USD-margined futures use stablecoins pegged to the US dollar, such as USDT, as the settlement currency. Here are key features of USD-margined contracts:

  • Intuitive Calculations: Returns are calculated in fiat currency equivalents, making it easier to assess gains or losses in familiar terms.

  • Flexibility in Trading: These contracts allow traders to engage in various futures without the need to hold the underlying crypto assets, since all settlements are in USDT or similar stablecoins.

  • Reduced Exchange Costs: By using a universal settlement currency, traders can switch between different contracts without incurring currency exchange fees.

For Arcana, managing USD-margined positions requires active rebalancing because they are denominated in USD. The value of the margin must be constantly adjusted to reflect changes in the price of the underlying asset to maintain the necessary collateral levels and minimize the risk of liquidation.

COIN-Margined Futures

COIN-margined contracts use the actual crypto asset (such as Bitcoin in the case of BTC-margined contracts) both as collateral and for settlement. They come with distinct advantages:

  • Direct Settlement in Crypto: Profits and losses are directly in the crypto asset used for the contract, which can be beneficial for long-term holders who prefer to increase their holdings.

  • Capital Appreciation: As the value of the cryptocurrency increases, so does the value of the collateral, enhancing the potential returns on holdings.

  • Hedging Efficiency: Hedging with COIN-margined futures does not require converting crypto assets into stablecoins. Traders can simply take short positions to hedge their portfolios against potential price declines.

  • Reduced Liquidation Risks: Unlike USD-margined contracts, COIN-margined futures lessen the chance of forced liquidation under normal market conditions due to their inherent crypto settlement nature.

For Arcana, COIN-margined positions naturally balance out because they are denominated in the same currency as the trading asset (BTC).

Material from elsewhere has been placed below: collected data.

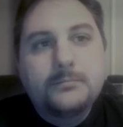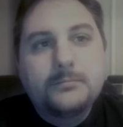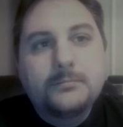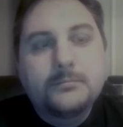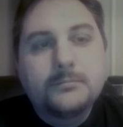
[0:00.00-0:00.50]

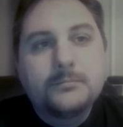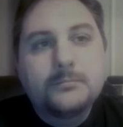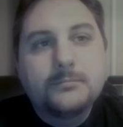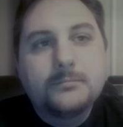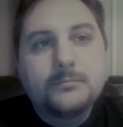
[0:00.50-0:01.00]

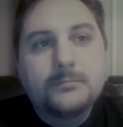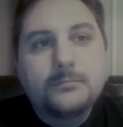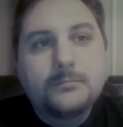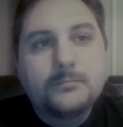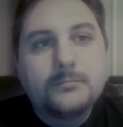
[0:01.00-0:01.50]

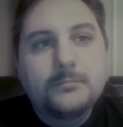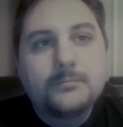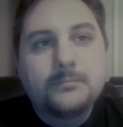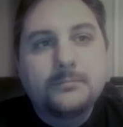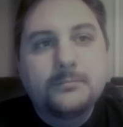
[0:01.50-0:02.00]

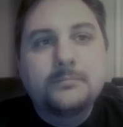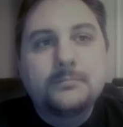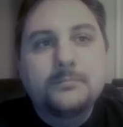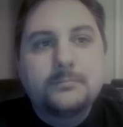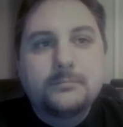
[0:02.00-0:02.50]

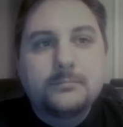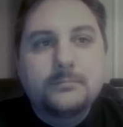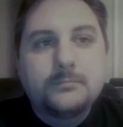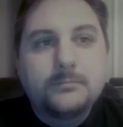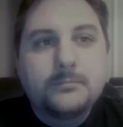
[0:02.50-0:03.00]

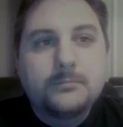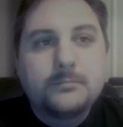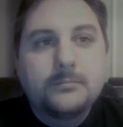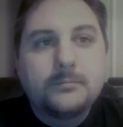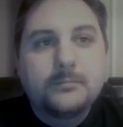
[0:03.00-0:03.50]

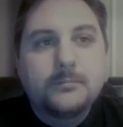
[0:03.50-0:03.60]
(not speaking)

This characteristic simplifies the management of these positions, as any appreciation in the asset's value directly offsets the liabilities in a declining market, and vice versa.

How Arcana employs USD-Margined and COIN-Margined Futures

Arcana utilizes both USD-margined and COIN-margined futures to capitalize on different market conditions effectively. When the market expects stable or bullish conditions, COIN-margined futures might be preferred for their capital appreciation potential and direct crypto settlement. In contrast, during volatile or bearish market conditions, USD-margined futures provide stability and reduced exposure to price swings.

The choice between USD-margined and COIN-margined futures will depend on the current market analysis, liquidity needs, and the broader strategic goals of the protocol.